[midPoint] The Story of MidPoint's Super Scalability

Fri Dec 17 17:01:01 CET 2021

Dear midPoint community,

As we have announced before, the midScale project has finished lately. 
Step into the weekend with a thrilling story of midPoint’s super 
scalability possibilities and the challenges we met on the way!

MidScale <https://docs.evolveum.com/midpoint/projects/midscale/> project 
has finished lately. The project aimed at the increase of midPoint 
scalability, performance and manageability to support large and complex 
midPoint deployments. The project was a success! Yet, it was far from 
being easy.

When midPoint started a decade ago, the primary target was a mid-size 
enterprise with thousands of identities to manage. It made a perfect 
sense back then, that was the scale we could handle – both from business 
and technology perspective. However, the world is a different place now. 
Deployments reaching beyond millions of managed identities are much more 
common. As our customers have changed, we have changed as well. MidPoint 
had to adapt to the new environment.

We have been working on midPoint performance improvements for years. 
First results were delivered in 2018 when “Watt 
<https://docs.evolveum.com/midpoint/release/3.8/>” was released. 
However, at that time, we have fully realized that there is a component 
limiting out the potential. MidPoint data storage layer (which we call 
“repository”) was built in a generic way, supporting several database 
engines. However, every abstraction has its cost. Supporting many 
databases with the same code meant that we are doomed to mediocrity. It 
was very difficult to take advantage of any database-specific features. 
Every improvement we made had to be implemented and tested for all the 
supported databases. The effort was prohibitively high, and the results 
were somehow disappointing. We realized that this was not the way to go.

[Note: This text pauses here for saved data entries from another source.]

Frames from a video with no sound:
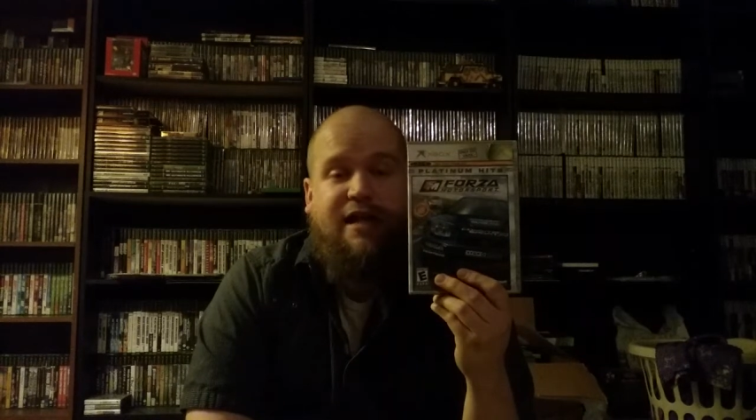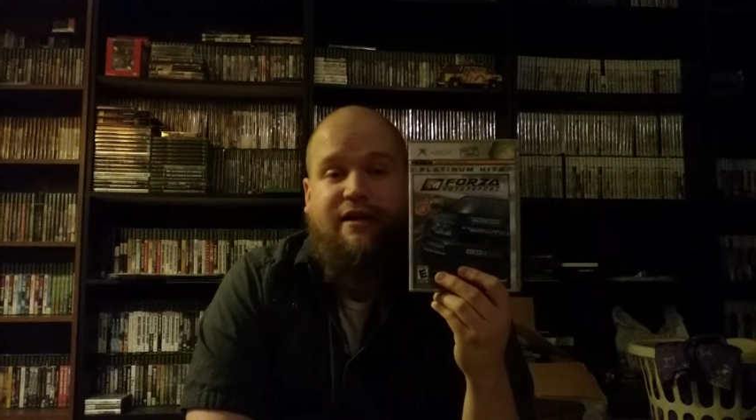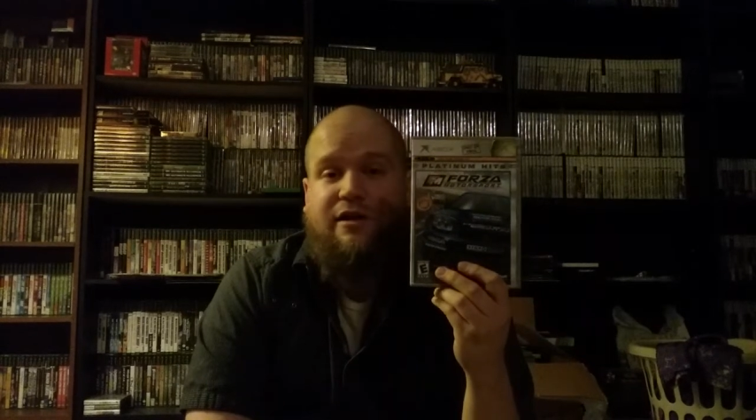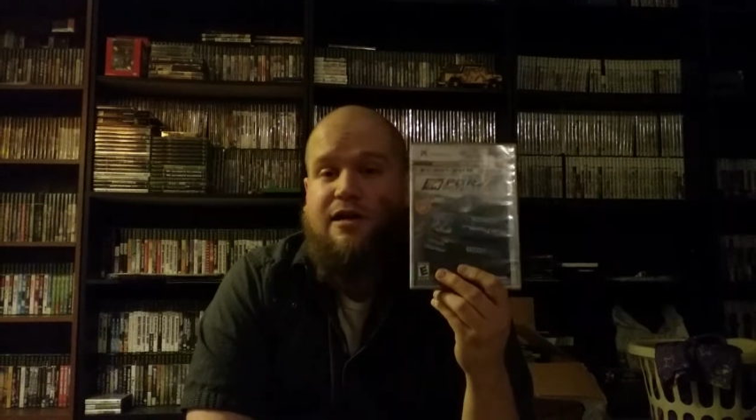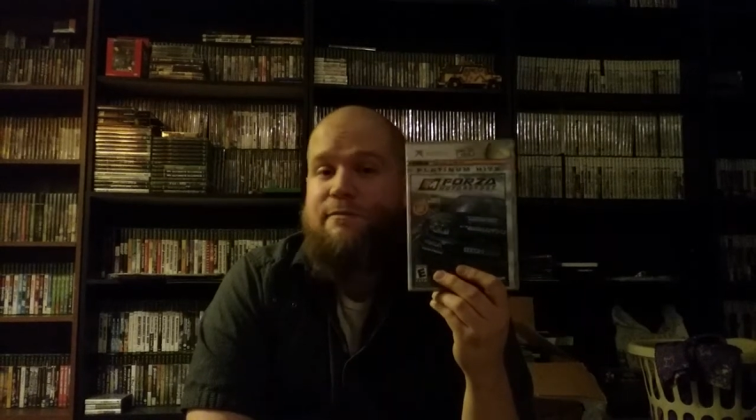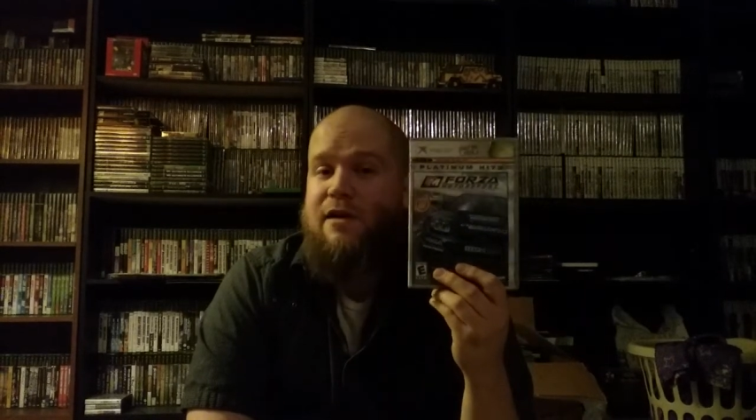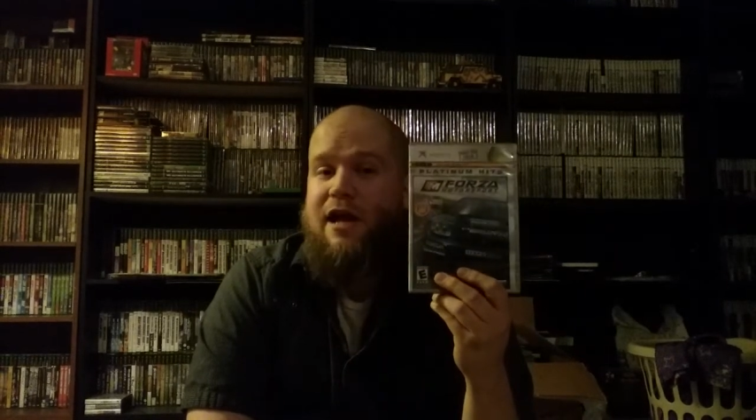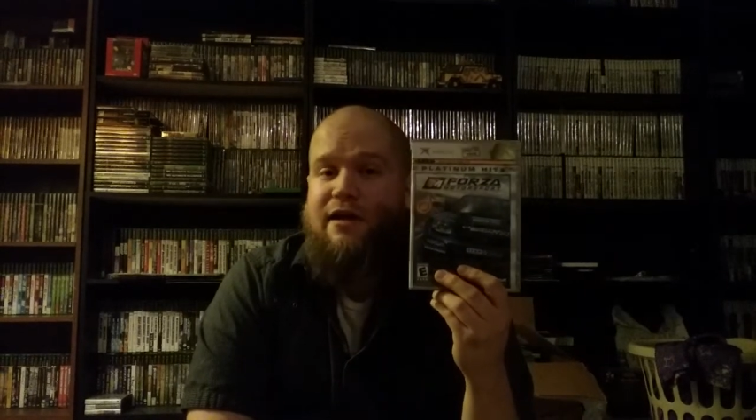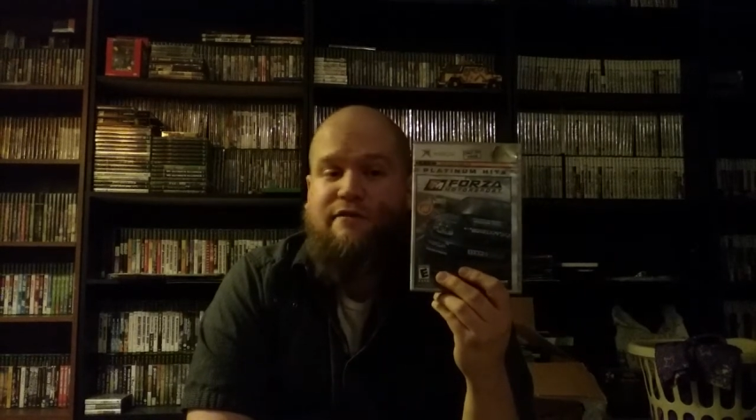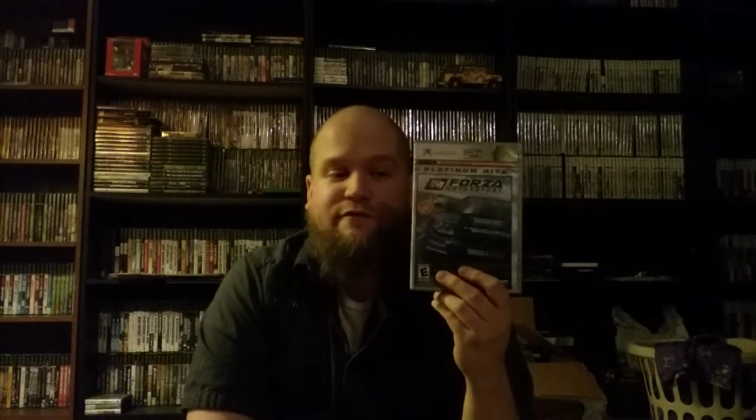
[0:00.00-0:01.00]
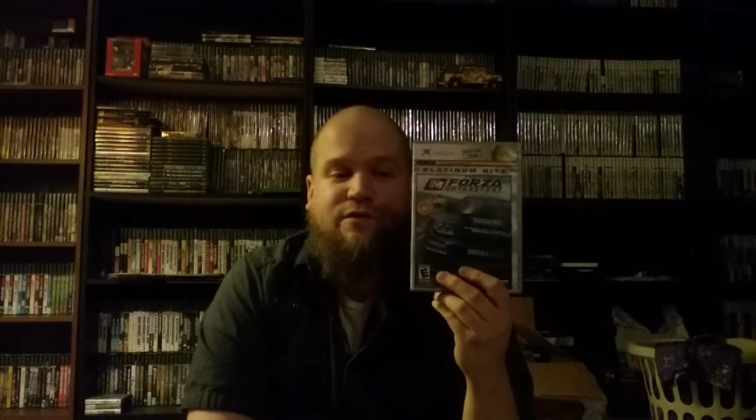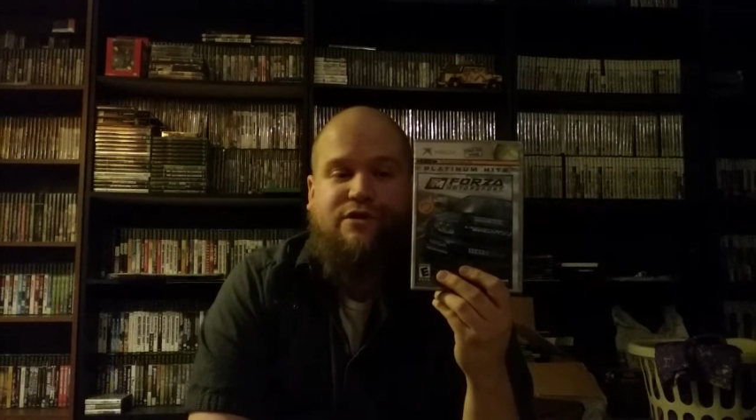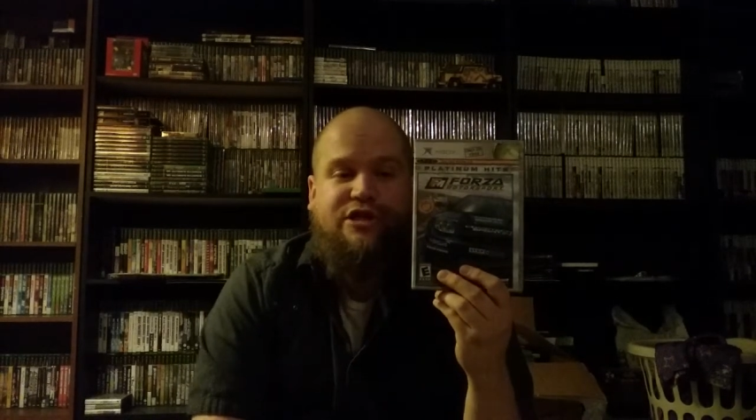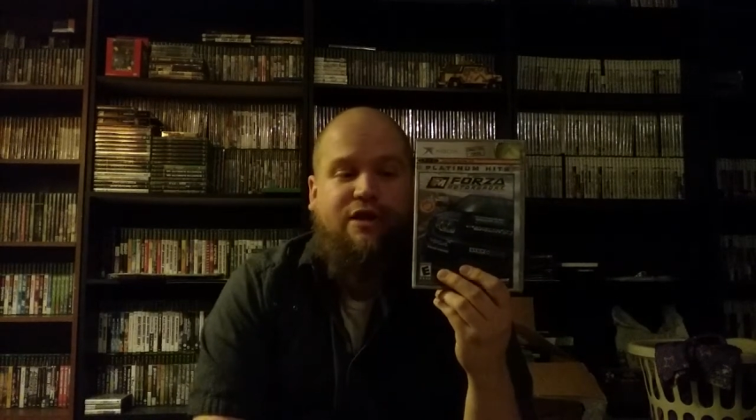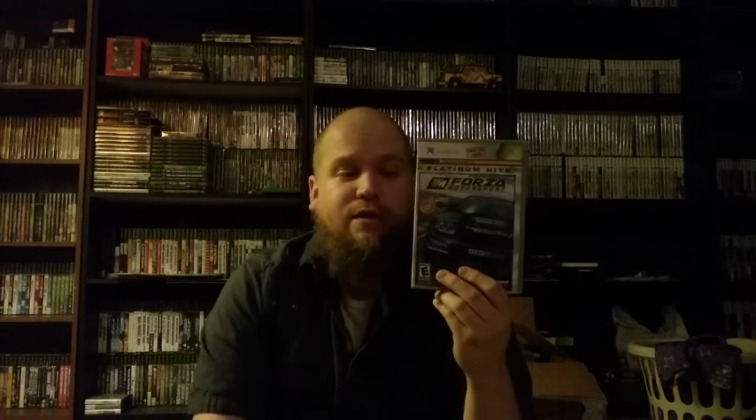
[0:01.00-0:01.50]
title to keep an eye out for.
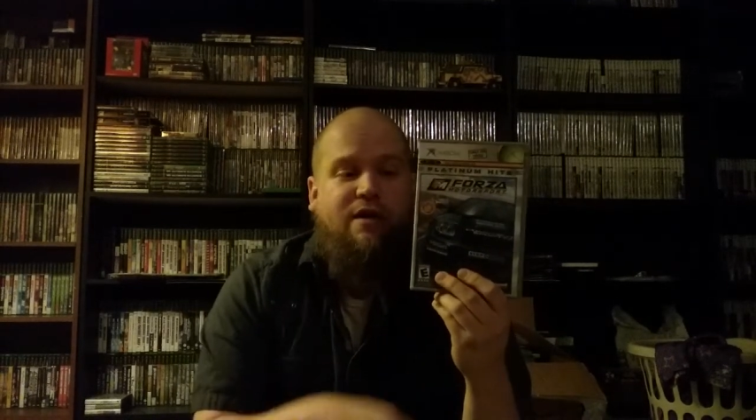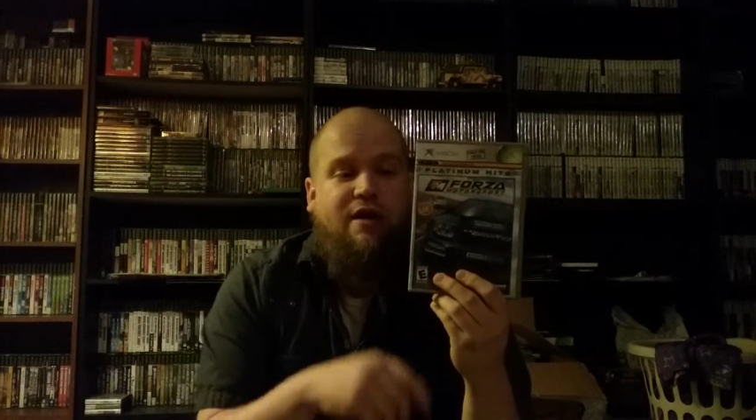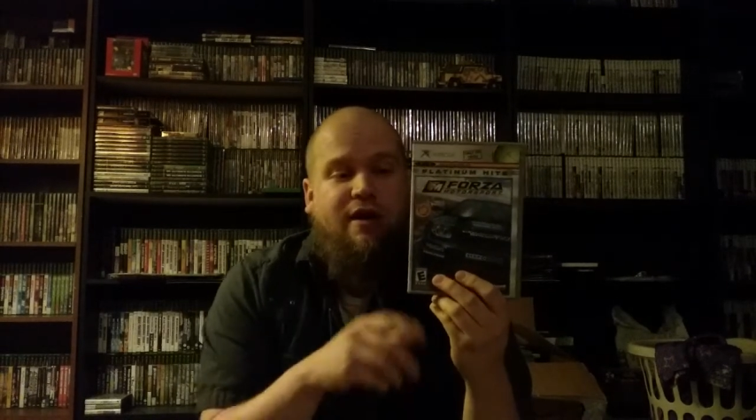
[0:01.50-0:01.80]
So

The way forward was quite clear. As the support for many databases 
dragged us down, we had to specialize on a single database. The choice 
of the database engine was quite clear as well. MidPoint is open source 
platform, therefore we had to choose open source database. PostgreSQL 
was an obvious choice. The approach was clear as well. A decade ago, 
when midPoint was designed, we anticipated that we may need to re-work 
our “repository” code. In fact, that had already happened once. 
Therefore, the plan was to do it again. This time, we would take the 
full advantage of PostgreSQL features. We had everything we needed. 
Except for two little things, those two notorious troublemakers: time 
and money.

Fortune favors the prepared. In 2019 we came across NGI_TRUST 
<https://www.ngi.eu/ngi-projects/ngi-trust/>. We had very little 
experience with European community funding, and coming from Eastern 
Europe, most of the experiences were quite negative. Therefore we did 
not know what to expect. However, NGI_TRUST looked good, and we decided 
to submit a proposal. The proposal was accepted, and the MidPrivacy: 
Data Provenance Prototype 
<https://docs.evolveum.com/midpoint/projects/midprivacy/phases/01-data-provenance-prototype/> 
project started. The project went well, and it was a success. After 
that, we were prepared for a bigger challenge. We took the chance, and 
we submitted a proposal for MidScale 
<https://docs.evolveum.com/midpoint/projects/midscale/>. The proposal 
was not accepted immediately and the committee kept us in suspense for 
quite some time. Fortunately, the proposal was accepted at last, and the 
project took off.

The project was a challenge from the beginning. Due to various reasons, 
we got the green light a month later than originally planned. This was a 
complication, as the original plan was to synchronize the project with 
midPoint development cycle. Also, midScale was meant to be the very last 
project of the funding program, therefore our project had to be finished 
exactly on time, not a day later. This has stirred the project plan at 
the very beginning of the project. Yet, due to rules given by funding, 
we were not able to change the plan. This created a challenge that 
rolled through the entire project, from milestone to milestone. We have 
added few more people (including myself) to the project, completely 
funded by Evolveum, on top of original budget. This helped to smooth out 
the project progress, and we were back on track. With a good deal of 
flexibility, management acrobatics, and a dash of personal heroism, we 
have managed to keep things going according to plan.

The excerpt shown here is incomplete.